- _YOUR OBJECTIVE_
Reproduce all of the data below without alteration; exclude every picture.

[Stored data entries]
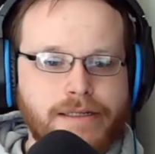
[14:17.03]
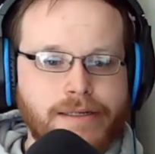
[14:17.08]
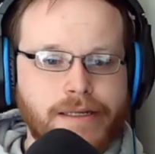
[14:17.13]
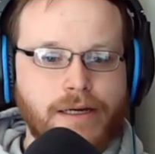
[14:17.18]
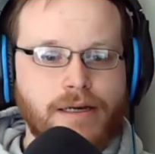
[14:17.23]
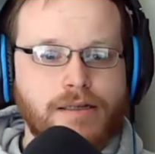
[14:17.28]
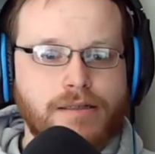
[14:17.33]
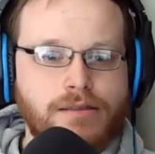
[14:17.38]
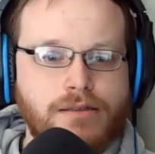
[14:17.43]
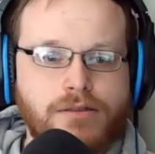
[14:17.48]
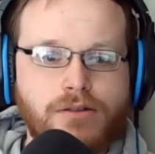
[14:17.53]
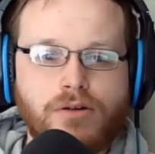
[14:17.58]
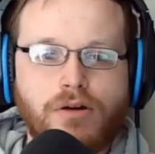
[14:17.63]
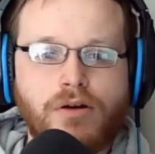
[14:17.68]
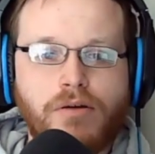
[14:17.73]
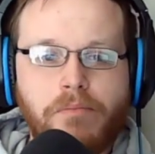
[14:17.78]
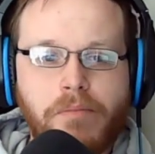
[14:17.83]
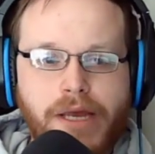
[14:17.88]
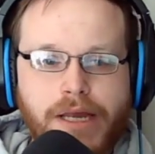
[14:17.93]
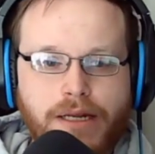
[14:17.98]
does the
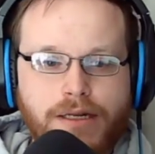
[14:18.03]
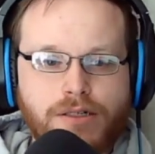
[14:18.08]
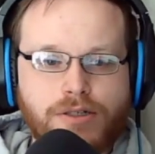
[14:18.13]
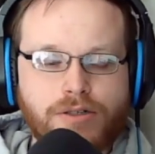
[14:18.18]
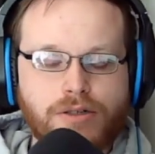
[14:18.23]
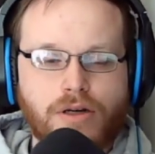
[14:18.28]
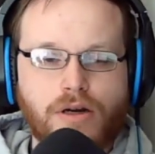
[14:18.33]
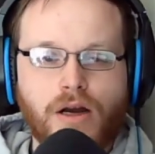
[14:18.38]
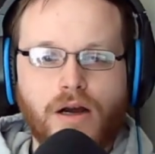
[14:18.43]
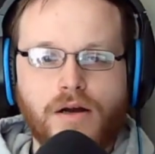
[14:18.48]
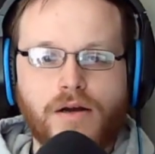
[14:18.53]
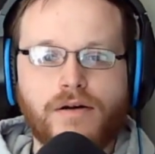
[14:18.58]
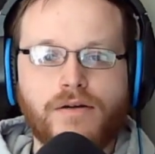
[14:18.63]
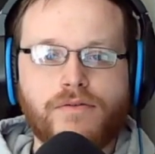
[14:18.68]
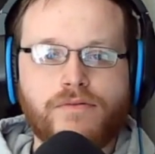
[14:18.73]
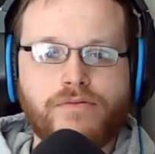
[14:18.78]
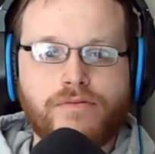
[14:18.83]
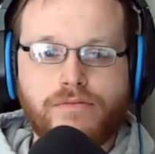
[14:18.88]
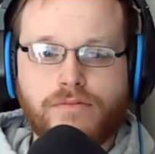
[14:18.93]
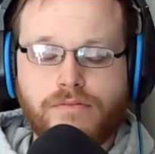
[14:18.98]
remainder
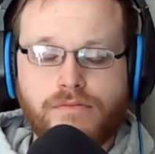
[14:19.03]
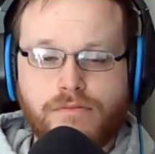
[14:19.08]
of,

- _TASK RESPONSE_
[14:17.03]
[14:17.08]
[14:17.13]
[14:17.18]
[14:17.23]
[14:17.28]
[14:17.33]
[14:17.38]
[14:17.43]
[14:17.48]
[14:17.53]
[14:17.58]
[14:17.63]
[14:17.68]
[14:17.73]
[14:17.78]
[14:17.83]
[14:17.88]
[14:17.93]
[14:17.98]
does the
[14:18.03]
[14:18.08]
[14:18.13]
[14:18.18]
[14:18.23]
[14:18.28]
[14:18.33]
[14:18.38]
[14:18.43]
[14:18.48]
[14:18.53]
[14:18.58]
[14:18.63]
[14:18.68]
[14:18.73]
[14:18.78]
[14:18.83]
[14:18.88]
[14:18.93]
[14:18.98]
remainder
[14:19.03]
[14:19.08]
of,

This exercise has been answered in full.